Pick out and copy every line below that has the word "second".

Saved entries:
== Segment start ==
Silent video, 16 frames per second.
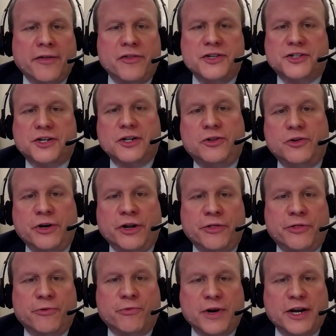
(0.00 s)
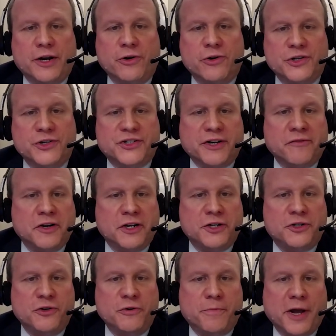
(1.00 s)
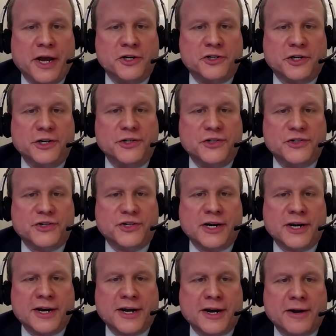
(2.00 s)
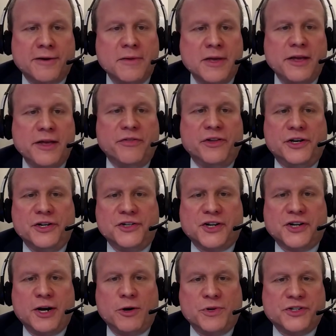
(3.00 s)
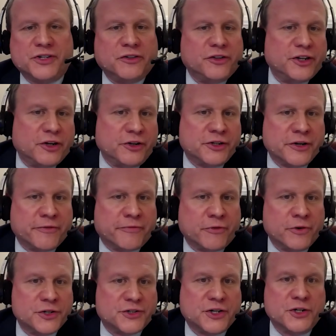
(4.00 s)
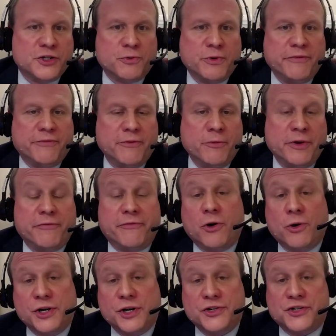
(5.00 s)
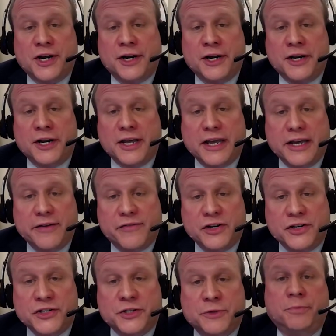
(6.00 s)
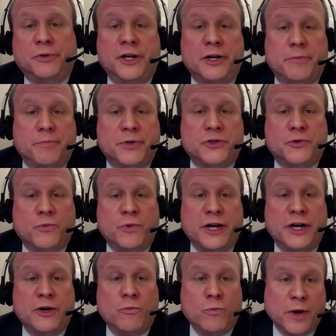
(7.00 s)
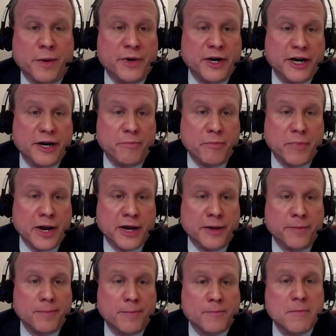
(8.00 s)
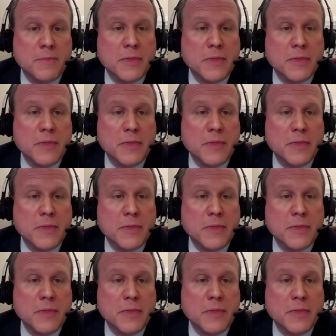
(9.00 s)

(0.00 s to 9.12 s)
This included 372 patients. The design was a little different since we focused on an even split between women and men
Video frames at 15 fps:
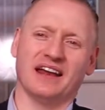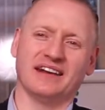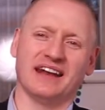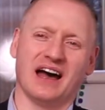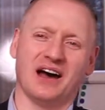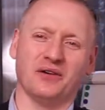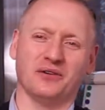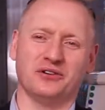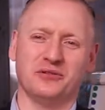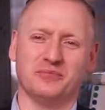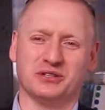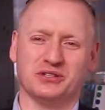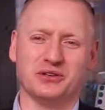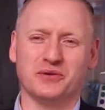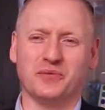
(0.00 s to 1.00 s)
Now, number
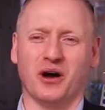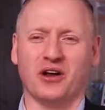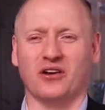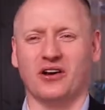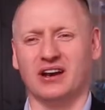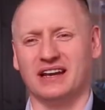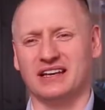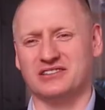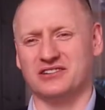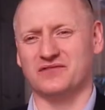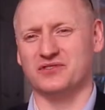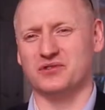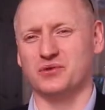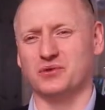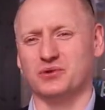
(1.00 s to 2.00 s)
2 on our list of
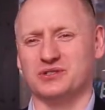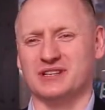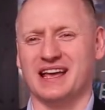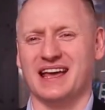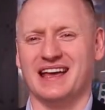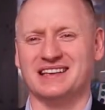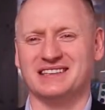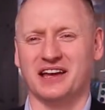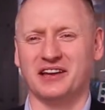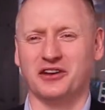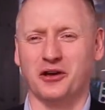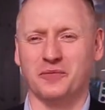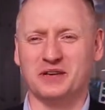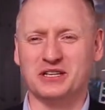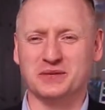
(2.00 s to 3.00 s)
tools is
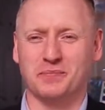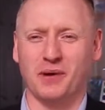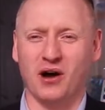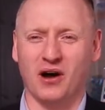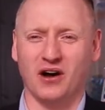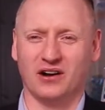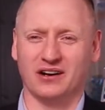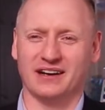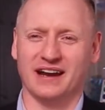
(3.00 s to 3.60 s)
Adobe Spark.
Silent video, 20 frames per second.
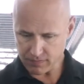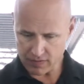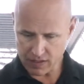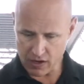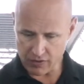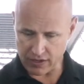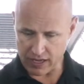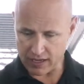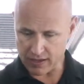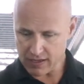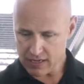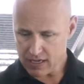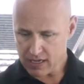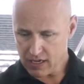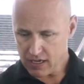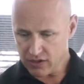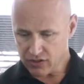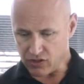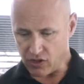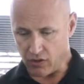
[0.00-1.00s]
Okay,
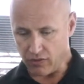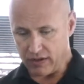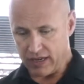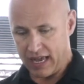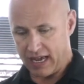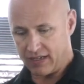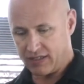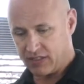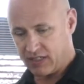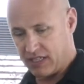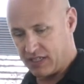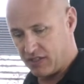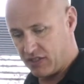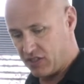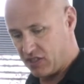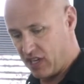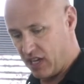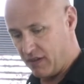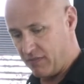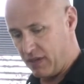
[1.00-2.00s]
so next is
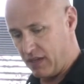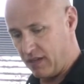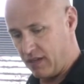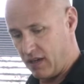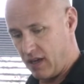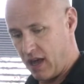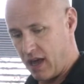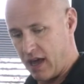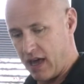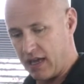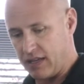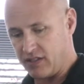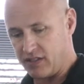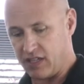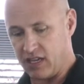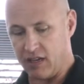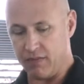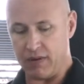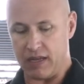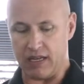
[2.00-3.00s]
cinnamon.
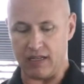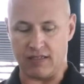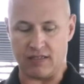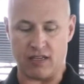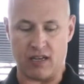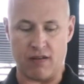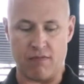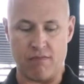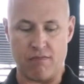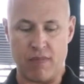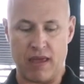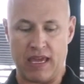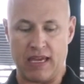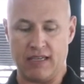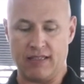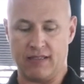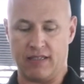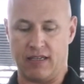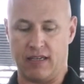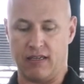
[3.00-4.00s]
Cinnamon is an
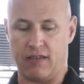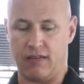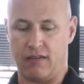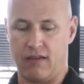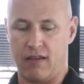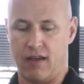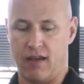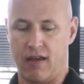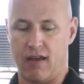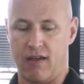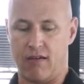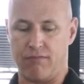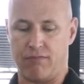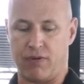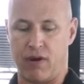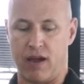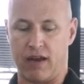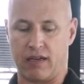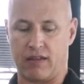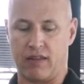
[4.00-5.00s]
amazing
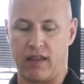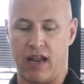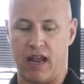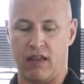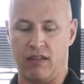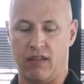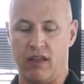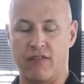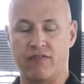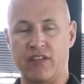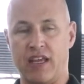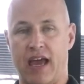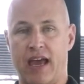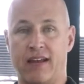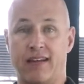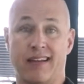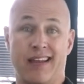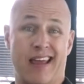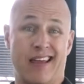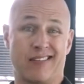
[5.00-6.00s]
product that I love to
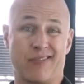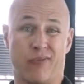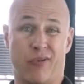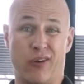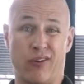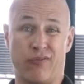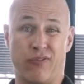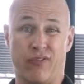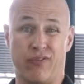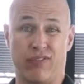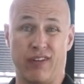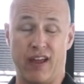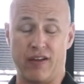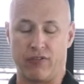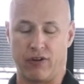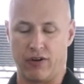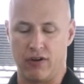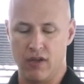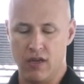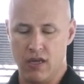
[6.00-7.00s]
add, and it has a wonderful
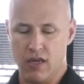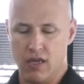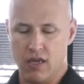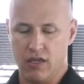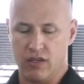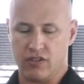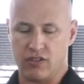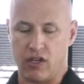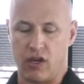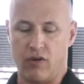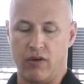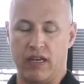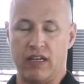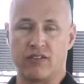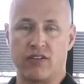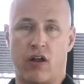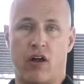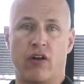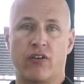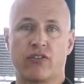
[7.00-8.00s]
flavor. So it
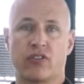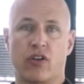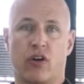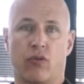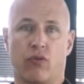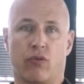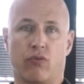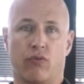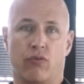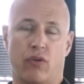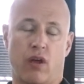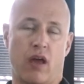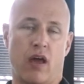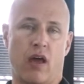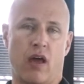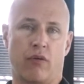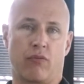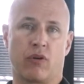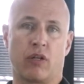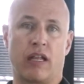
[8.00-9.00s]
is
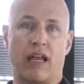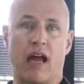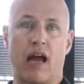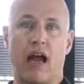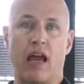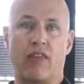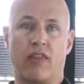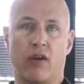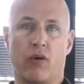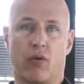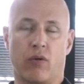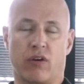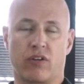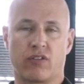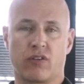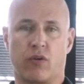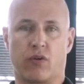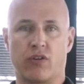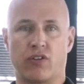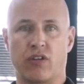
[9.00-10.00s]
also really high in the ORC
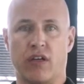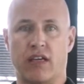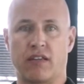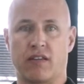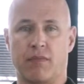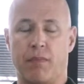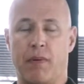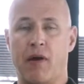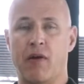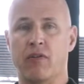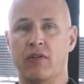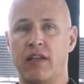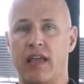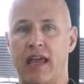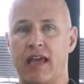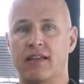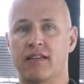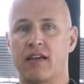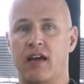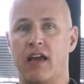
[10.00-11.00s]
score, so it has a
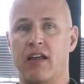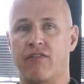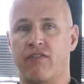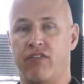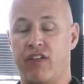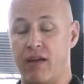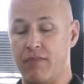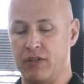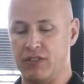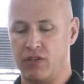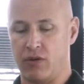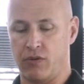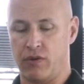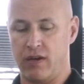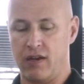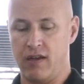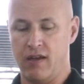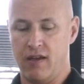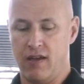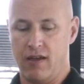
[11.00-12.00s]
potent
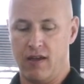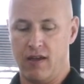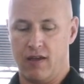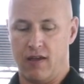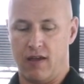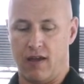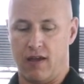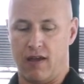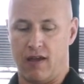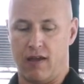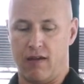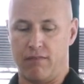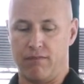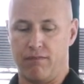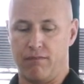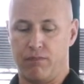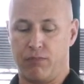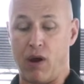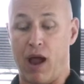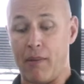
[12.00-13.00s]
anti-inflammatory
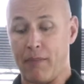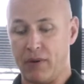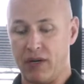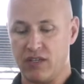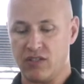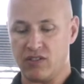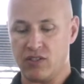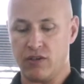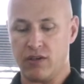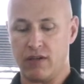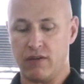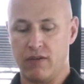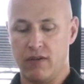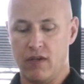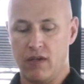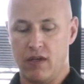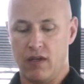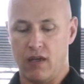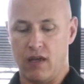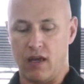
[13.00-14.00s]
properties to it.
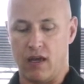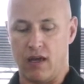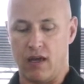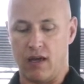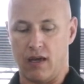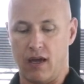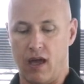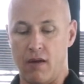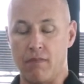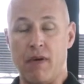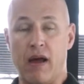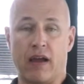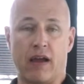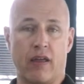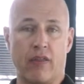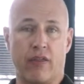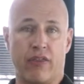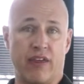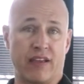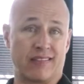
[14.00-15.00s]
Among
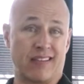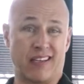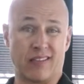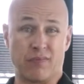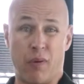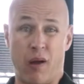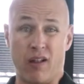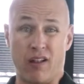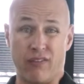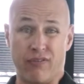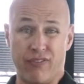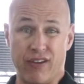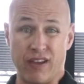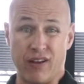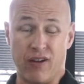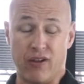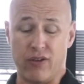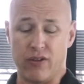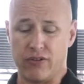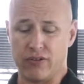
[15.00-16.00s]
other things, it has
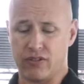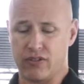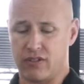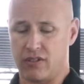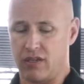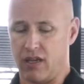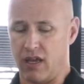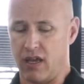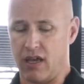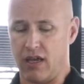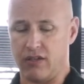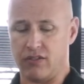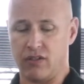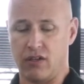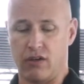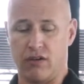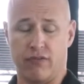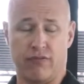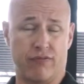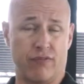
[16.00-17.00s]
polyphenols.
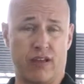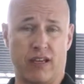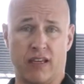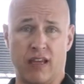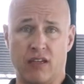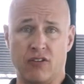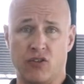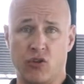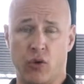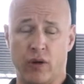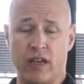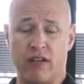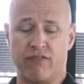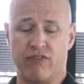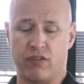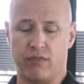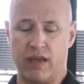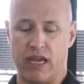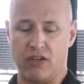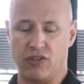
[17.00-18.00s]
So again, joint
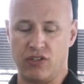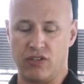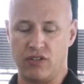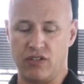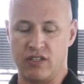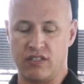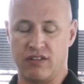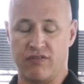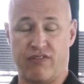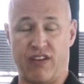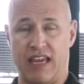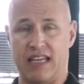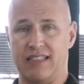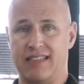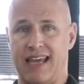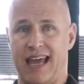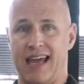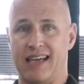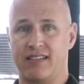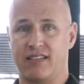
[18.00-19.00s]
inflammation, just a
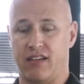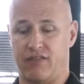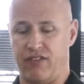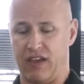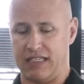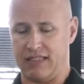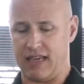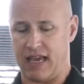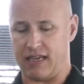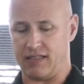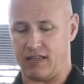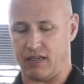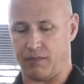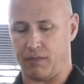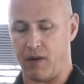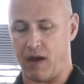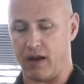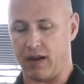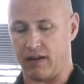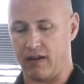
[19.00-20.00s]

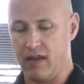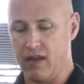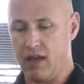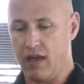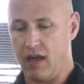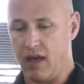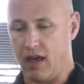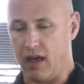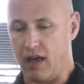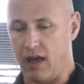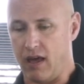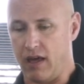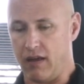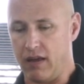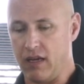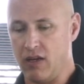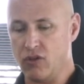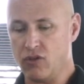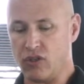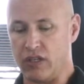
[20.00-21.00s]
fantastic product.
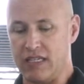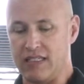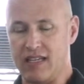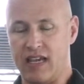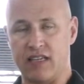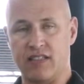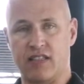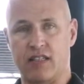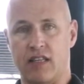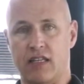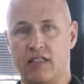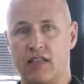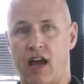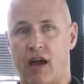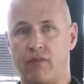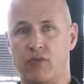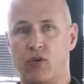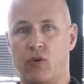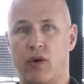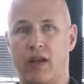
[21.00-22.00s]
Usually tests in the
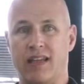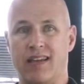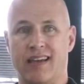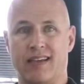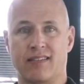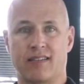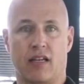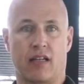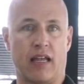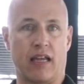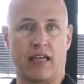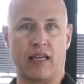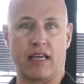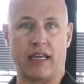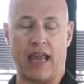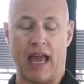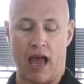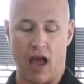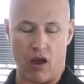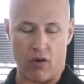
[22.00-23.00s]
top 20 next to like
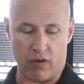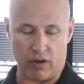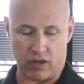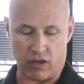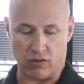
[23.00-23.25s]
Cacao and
== Segment end ==
> [Answer section]:
Silent video, 16 frames per second.
Silent video, 20 frames per second.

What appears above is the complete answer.